Unlike the specious conclusions of this kind of armchair research so widely reported in the media, when researchers actually roll up their sleeves and conduct clinical research, the results they report are consistently contradictory. This type of research, which is the gold standard when it comes to scientific validation, demonstrates that diets rich in animal products confers a metabolic advantage over the alternatives, decreasing the risk of obesity, diabetes, cardiovascular disease, and dementia, consistently out-performing high carbohydrate diets.
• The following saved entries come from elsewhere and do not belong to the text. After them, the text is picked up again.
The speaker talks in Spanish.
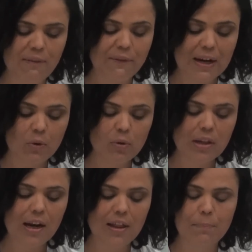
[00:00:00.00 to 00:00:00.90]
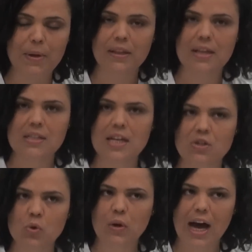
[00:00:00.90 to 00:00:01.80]
que faculta a la dependencia
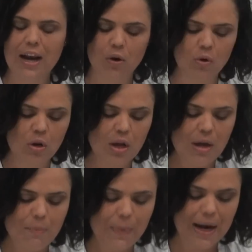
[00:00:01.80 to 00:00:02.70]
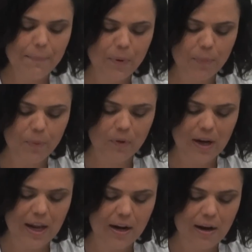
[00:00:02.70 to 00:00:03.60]
a su cargo para
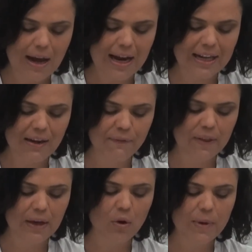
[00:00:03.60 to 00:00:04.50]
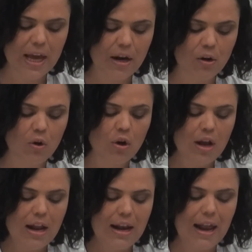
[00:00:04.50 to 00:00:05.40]
proponer al jefe de gobierno
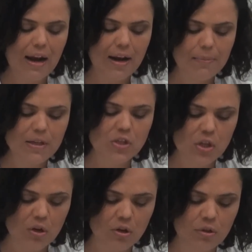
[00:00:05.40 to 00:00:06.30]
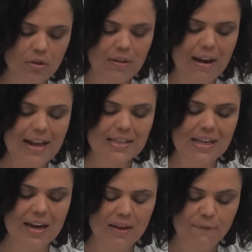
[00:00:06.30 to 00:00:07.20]
la revisión de las
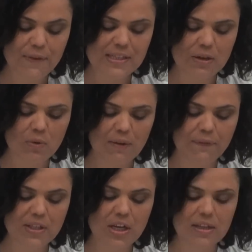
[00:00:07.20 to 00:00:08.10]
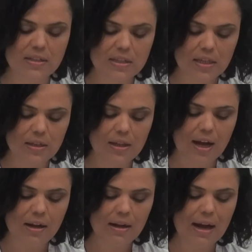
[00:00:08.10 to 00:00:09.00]
tarifas en una fecha
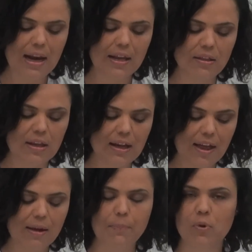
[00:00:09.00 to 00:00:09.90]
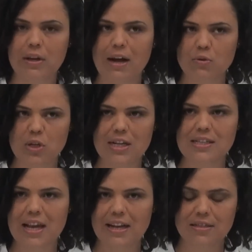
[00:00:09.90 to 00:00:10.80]
distinta a la indicada por
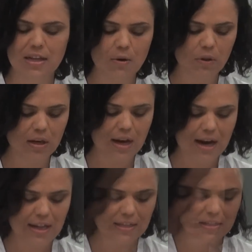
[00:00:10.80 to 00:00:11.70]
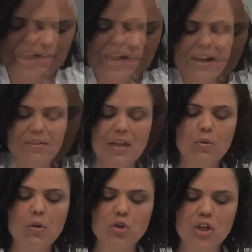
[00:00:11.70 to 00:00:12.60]
causas extraordinarias. El
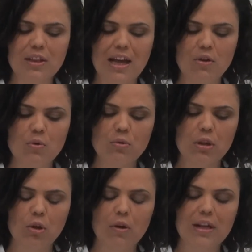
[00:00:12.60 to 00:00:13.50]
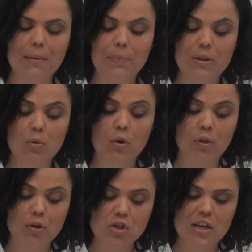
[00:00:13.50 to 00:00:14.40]
artículo 81 y todo el capítulo
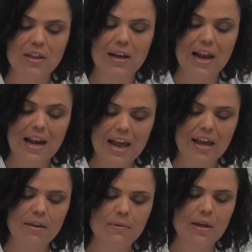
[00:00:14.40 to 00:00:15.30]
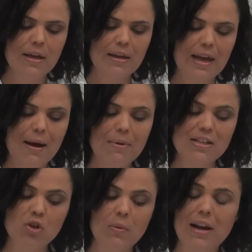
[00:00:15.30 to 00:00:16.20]
12 de la ley que
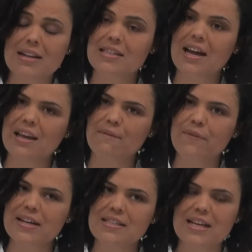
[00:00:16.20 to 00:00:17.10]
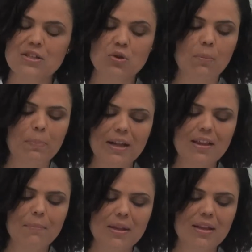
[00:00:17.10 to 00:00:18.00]
habla sobre las tarifas es
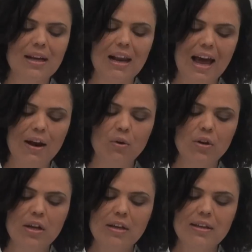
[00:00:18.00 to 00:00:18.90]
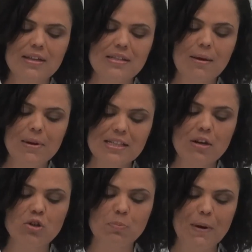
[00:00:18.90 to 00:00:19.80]
completamente claro y
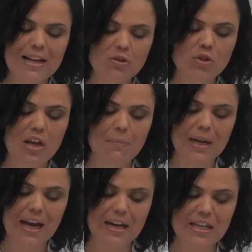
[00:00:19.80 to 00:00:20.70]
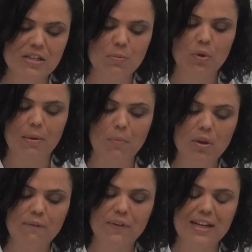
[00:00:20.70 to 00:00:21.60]
establece los plazos y el mecanismo de
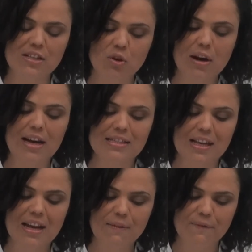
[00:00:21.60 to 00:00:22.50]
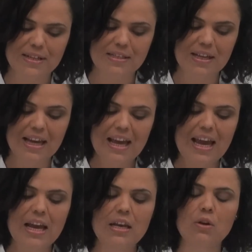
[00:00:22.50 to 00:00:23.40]
modificación a las tarifas.
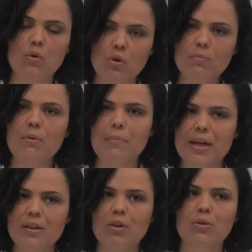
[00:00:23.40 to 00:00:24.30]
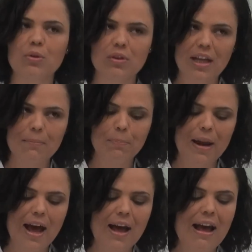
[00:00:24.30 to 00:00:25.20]
En ningún momento
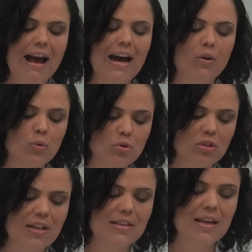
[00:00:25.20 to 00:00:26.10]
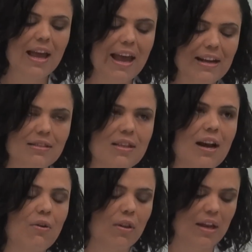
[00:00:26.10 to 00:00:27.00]
contempla ajustes
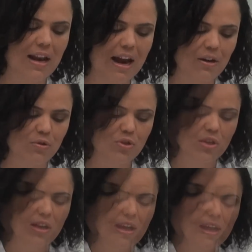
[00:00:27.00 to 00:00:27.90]
extraordinarios.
This evidence is further bolstered by a huge body of frequently ignored evidence demonstrating a clear link between metabolic issues such as obesity, and excess sugar/carbohydrate consumption. This correlation between carbohydrates and metabolic issues is so powerful that even following a healthy lifestyle pattern, such as regular exercise, isn’t sufficient to ameliorate its effects. Thus if you want to dramatically reduce your risk factors for disease, reduce the amount sugar and simple carbohydrates in your diet – and don’t worry about the animal products.
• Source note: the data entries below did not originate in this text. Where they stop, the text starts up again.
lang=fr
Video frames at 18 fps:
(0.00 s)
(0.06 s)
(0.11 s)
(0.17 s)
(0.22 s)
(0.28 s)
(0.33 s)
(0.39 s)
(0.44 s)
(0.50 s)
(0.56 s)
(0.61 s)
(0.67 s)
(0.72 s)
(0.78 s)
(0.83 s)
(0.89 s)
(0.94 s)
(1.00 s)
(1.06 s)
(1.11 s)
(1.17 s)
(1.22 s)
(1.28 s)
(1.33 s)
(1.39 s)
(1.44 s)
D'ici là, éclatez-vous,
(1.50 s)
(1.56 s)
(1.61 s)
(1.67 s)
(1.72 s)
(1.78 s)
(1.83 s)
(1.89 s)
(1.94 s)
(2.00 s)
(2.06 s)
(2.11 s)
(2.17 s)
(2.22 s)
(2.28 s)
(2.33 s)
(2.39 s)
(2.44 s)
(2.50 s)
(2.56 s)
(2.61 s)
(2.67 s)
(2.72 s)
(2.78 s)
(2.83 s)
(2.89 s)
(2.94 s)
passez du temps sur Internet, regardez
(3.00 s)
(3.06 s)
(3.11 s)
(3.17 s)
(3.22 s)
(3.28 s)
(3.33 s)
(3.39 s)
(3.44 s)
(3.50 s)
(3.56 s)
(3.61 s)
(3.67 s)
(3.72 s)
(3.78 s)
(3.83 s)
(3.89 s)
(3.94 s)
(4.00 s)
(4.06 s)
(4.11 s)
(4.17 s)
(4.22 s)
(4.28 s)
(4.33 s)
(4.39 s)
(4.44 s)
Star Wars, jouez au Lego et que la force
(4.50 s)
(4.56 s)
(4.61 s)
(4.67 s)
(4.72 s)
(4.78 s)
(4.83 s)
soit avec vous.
I began this piece today by talking about meal time frequency, relating the Chinese legend of Ox god messing up the instructions given to him by the Emperor of Heaven. So please don’t think that while I advocate for continuing to include animal produce in the diet, as humanity has for millions of years, that I am talking about over-eating. In fact, the way I get people to eat LESS in their diet, is by eating MORE fat and protein in the morning for breakfast, eating very little or nothing during the day, and enjoying a lighter, carbohydrate-rich meal for supper. As the saying goes, “breakfast like a king, dine like a pauper.” I discuss this dietary pattern in greater detail in an earlier blog on breakfast, and it remains one of the most important recommendations I can make to improve both physical and mental health.
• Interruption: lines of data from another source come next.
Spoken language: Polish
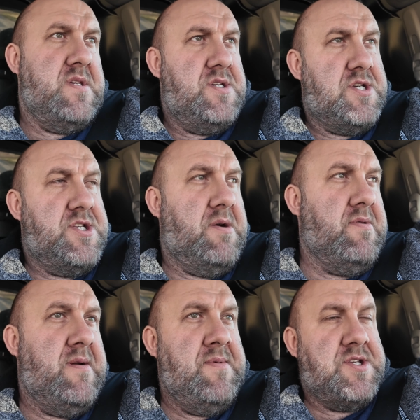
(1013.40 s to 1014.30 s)
i e,
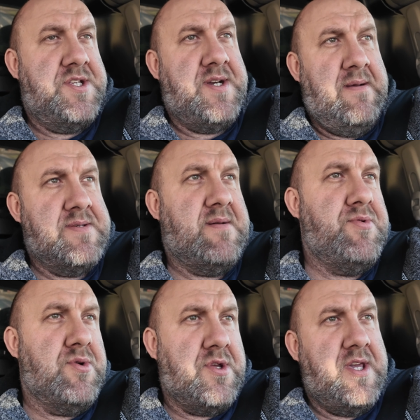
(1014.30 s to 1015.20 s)
siedziałem, siedziałem za
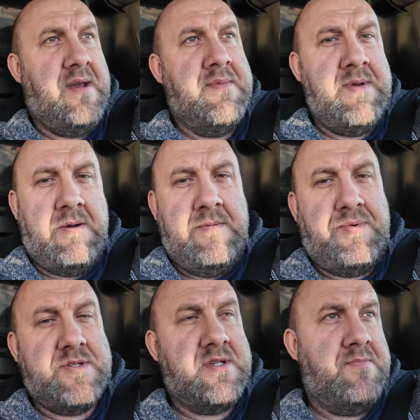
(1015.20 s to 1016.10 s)
biurkiem, miałem
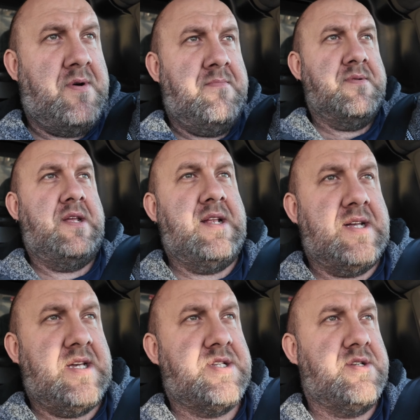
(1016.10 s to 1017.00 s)
pod sobą
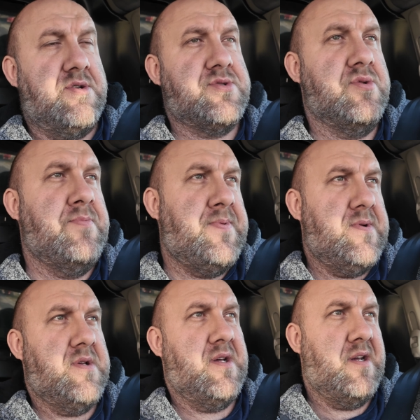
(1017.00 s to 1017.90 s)
kilkanaście osób,
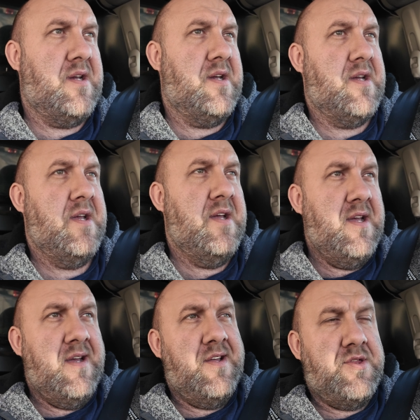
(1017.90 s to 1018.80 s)
e,
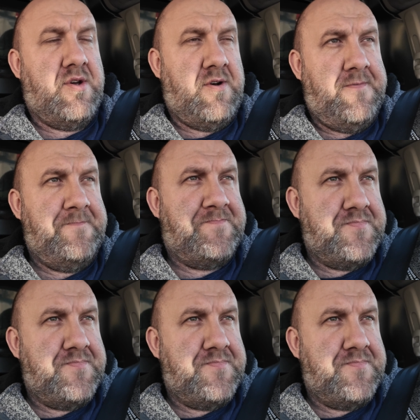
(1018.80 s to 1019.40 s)
to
By the way, there’s also no reason why this same approach can’t be undertaken in a vegetarian diet. I have had several patients over the years for whom this was a dietary restriction. As long as they were comfortable eating dairy and/or eggs, it is something I can work it. There’s also precedent for the practice of a low-carbohydrate breakfast in India, unlike the sweet foods that most eat today. For example, drinking large amounts of dahi (fresh liquid yogurt) was a traditional breakfast food eaten in the Punjab. Likewise in the south of India, a fermented steamed rice cake, traditionally made partially milled rice and urad dal, was eaten with a spicy vegetable lentil soup and generous mounds of fat-rich coconut chutney. Eating this way is also more appropriate in warmer climates, and during warm seasons, where animal foods aren’t required to the same degree to maintain the natural heat of the body.